PLEASE READ THIS AGREEMENT BEFORE USING SPENDHOUND’S SERVICES. BY (1) CLICKING A BOX INDICATING ACCEPTANCE OF THIS AGREEMENT, (2) EXECUTING THIS AGREEMENT OR AN ORDER SCHEDULE THAT REFERENCES THIS AGREEMENT, OR (3) USING THE SERVICES, YOU AGREE TO THE TERMS OF THIS AGREEMENT. IF THE INDIVIDUAL ACCEPTING THIS AGREEMENT IS ACCEPTING ON BEHALF OF A COMPANY OR OTHER LEGAL ENTITY, SUCH INDIVIDUAL REPRESENTS THAT THEY HAVE THE AUTHORITY TO BIND SUCH ENTITY AND ITS AFFILIATES TO THIS AGREEMENT. IF YOU DO NOT AGREE TO THE TERMS AND CONDITIONS OF THIS AGREEMENT, DO NOT ACCESS OR USE THE SERVICES. IF THE PARTIES HAVE A FULLY EXECUTED AGREEMENT THAT EXPRESSLY GOVERNS ORDERS FOR SPENDHOUND’S SAAS MANAGEMENT SERVICES, SUCH AGREEMENT SHALL SUPERSEDE THIS AGREEMENT.
These Terms of Service, together with any Order Schedule (defined below), the Privacy Notice, and the Data Processing Agreement (together, the “Agreement”) is entered into by and between SpendHound, LLC, a limited liability company organized in the state of Delaware, having its principal place of business at 90 5th Avenue, 11th Floor, New York, NY 10011 (“SpendHound”) and the entity identified as Customer on the applicable Order Schedule or online account creation (“Customer”), to provide the terms and conditions under which SpendHound will provide the SaaS Management services indicated on the Order Schedule (“Services”), as applicable.
“Account” means an account maintained by Customer through which Services are accessed by an Authorized User.
“Affiliate” means any entity that directly or indirectly controls, is controlled by, or is under common control with the subject entity. “Control”, for purposes of this definition, means direct or indirect ownership or control of more than 50% of the voting interests of the subject entity.
“Deidentified Data” means Customer Content from which personal data has been removed so that remaining data cannot reasonably identify or be capable of being associated with a particular individual or Customer.
“Authorized User” means each Customer employee designated by Customer to access Account and serve as technical administrator of the Services.

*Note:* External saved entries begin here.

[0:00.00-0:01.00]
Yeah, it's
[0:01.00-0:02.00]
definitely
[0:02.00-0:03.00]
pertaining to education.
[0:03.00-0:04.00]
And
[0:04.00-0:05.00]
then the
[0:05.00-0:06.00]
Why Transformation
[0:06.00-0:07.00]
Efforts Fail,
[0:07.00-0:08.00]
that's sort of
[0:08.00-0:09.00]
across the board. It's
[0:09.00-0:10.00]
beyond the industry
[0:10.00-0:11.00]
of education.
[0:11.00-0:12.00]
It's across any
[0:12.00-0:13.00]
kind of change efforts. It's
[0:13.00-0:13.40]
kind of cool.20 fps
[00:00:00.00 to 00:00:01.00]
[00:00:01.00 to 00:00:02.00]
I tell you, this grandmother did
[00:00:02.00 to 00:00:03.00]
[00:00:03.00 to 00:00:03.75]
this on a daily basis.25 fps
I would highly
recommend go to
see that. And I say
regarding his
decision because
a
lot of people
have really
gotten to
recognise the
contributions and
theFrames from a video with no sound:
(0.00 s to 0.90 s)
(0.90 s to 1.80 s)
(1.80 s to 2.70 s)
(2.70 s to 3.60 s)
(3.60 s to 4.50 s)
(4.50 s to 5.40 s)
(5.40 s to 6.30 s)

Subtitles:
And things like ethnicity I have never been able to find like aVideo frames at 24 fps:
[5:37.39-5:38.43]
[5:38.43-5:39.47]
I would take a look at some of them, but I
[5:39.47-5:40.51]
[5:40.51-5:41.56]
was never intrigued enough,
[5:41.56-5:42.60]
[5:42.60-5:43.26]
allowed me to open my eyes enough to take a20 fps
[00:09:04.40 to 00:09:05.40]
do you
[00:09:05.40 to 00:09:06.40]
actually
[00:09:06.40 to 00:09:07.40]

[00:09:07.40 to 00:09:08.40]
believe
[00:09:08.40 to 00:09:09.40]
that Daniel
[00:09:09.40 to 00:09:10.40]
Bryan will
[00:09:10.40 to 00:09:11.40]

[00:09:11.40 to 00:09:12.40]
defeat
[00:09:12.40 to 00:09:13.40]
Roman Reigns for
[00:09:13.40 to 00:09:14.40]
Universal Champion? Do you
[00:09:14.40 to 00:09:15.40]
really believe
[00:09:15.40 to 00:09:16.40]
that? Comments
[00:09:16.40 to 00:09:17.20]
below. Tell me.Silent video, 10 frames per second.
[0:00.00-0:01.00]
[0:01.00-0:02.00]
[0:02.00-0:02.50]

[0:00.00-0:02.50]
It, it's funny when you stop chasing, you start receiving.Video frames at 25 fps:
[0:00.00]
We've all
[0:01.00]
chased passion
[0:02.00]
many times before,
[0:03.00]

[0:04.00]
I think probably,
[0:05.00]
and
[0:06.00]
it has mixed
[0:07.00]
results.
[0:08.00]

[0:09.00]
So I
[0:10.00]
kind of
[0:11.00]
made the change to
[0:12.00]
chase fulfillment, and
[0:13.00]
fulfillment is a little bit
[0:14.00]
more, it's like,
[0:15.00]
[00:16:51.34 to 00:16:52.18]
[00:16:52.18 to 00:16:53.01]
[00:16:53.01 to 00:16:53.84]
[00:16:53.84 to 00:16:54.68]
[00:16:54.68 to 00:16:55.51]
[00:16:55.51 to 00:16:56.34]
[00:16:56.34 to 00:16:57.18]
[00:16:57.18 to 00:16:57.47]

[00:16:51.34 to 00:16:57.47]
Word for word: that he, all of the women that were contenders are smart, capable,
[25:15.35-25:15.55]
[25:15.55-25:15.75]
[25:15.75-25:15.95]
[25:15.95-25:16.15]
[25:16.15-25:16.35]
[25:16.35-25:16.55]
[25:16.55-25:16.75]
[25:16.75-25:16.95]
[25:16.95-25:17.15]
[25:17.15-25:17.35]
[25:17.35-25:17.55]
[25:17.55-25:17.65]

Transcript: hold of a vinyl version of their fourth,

“Customer Content” means any reports, information, files, documents, customer applications, graphics data, Customer Personal Data (as defined in the Data Processing Agreement), or other content provided by Customer to SpendHound for use in connection with the Services.
“Documentation” means the user guides, online help, release notes, training materials and other documentation provided or made available by SpendHound to Customer regarding the use or operation of the Services.
“Feedback” means any suggestion, enhancement request, recommendation, correction or other feedback provided by Customer or Authorized Users relating to the operation of the Services.
“Malicious Code” means code, files, scripts, agents or programs intended to do harm, including, for example, viruses, worms, time bombs and Trojan horses.
“Other Services” means all technical and non-technical services, such as implementation services, performed or delivered by SpendHound pursuant to an Order Schedule or a separate Statement of Work. Other Services will be provided on a time and material basis, and will not be considered work for hire.
“Order Schedule” is a written document either attached to this Agreement as Exhibit A or executed separately by SpendHound and Customer for the purpose of purchasing Services under the terms and conditions of this Agreement and setting forth any additional terms (such as usage caps).
“Subscription Term” shall mean an indefinite period, subject to termination for convenience by either party (unless otherwise specified in the Order Schedule) during which Customer will have on-line access and use of the Services.
SpendHound will provide to Customer an analysis of its vendor spend based on the Customer Content Customer provides to SpendHound.
Effective Date: Date of account creation on the SpendHound app, and acceptance of this Agreement.